Stored data entries

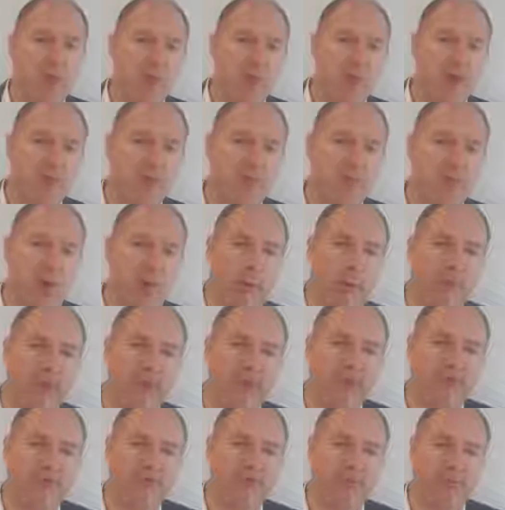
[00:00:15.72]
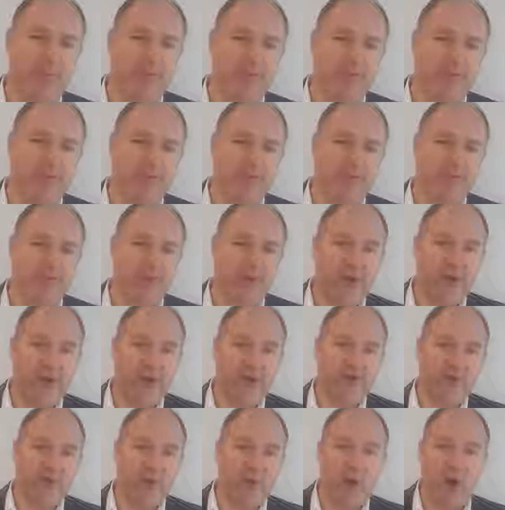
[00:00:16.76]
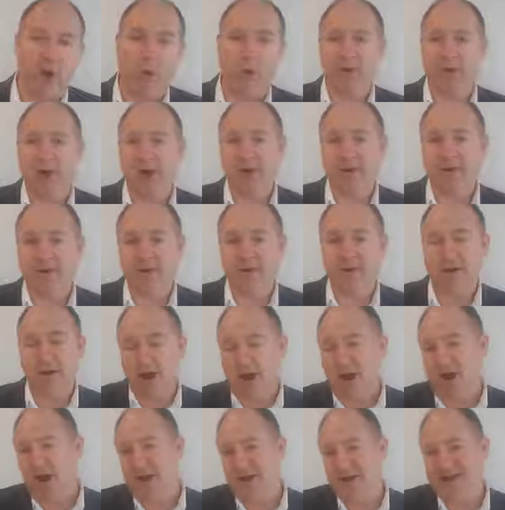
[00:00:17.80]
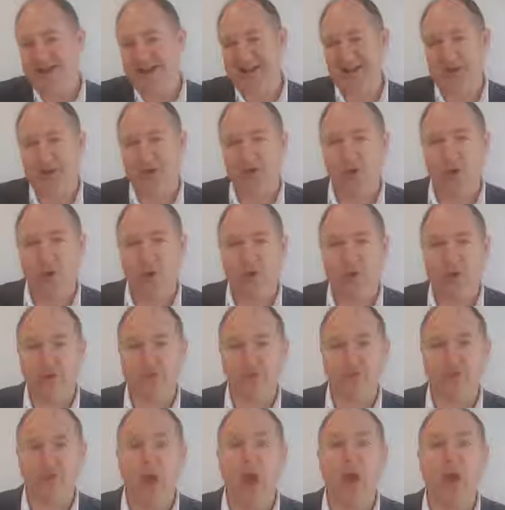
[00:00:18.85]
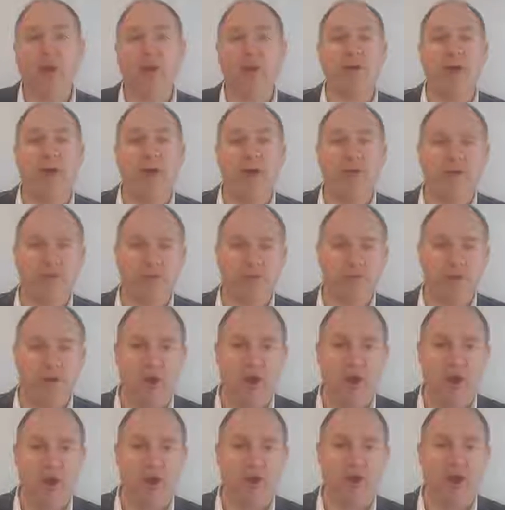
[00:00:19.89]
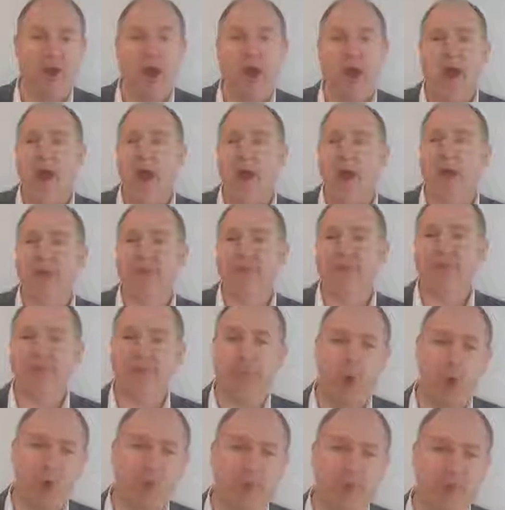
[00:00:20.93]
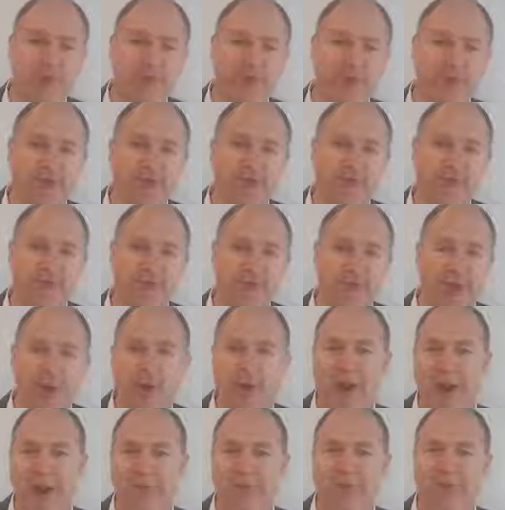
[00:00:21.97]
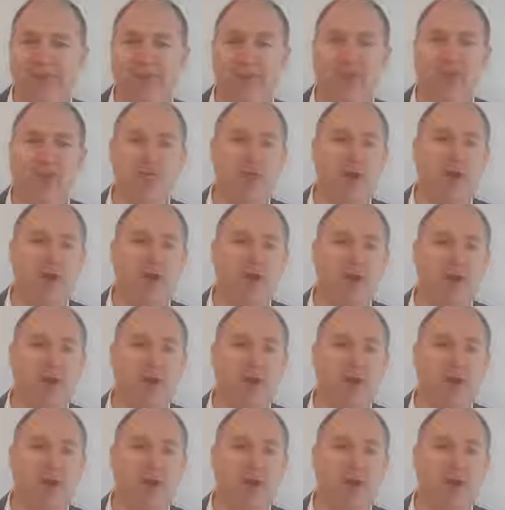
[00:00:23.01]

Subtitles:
you've probably experienced, I guess, what I tend to call the roller coaster ride of small business. Now, what happens in the roller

## TASK DIRECTIONS
Omit the pictures and restate the rest of the records verbatim.

## WRITTEN ANSWER
[00:00:15.72]
[00:00:16.76]
[00:00:17.80]
[00:00:18.85]
[00:00:19.89]
[00:00:20.93]
[00:00:21.97]
[00:00:23.01]

Subtitles:
you've probably experienced, I guess, what I tend to call the roller coaster ride of small business. Now, what happens in the roller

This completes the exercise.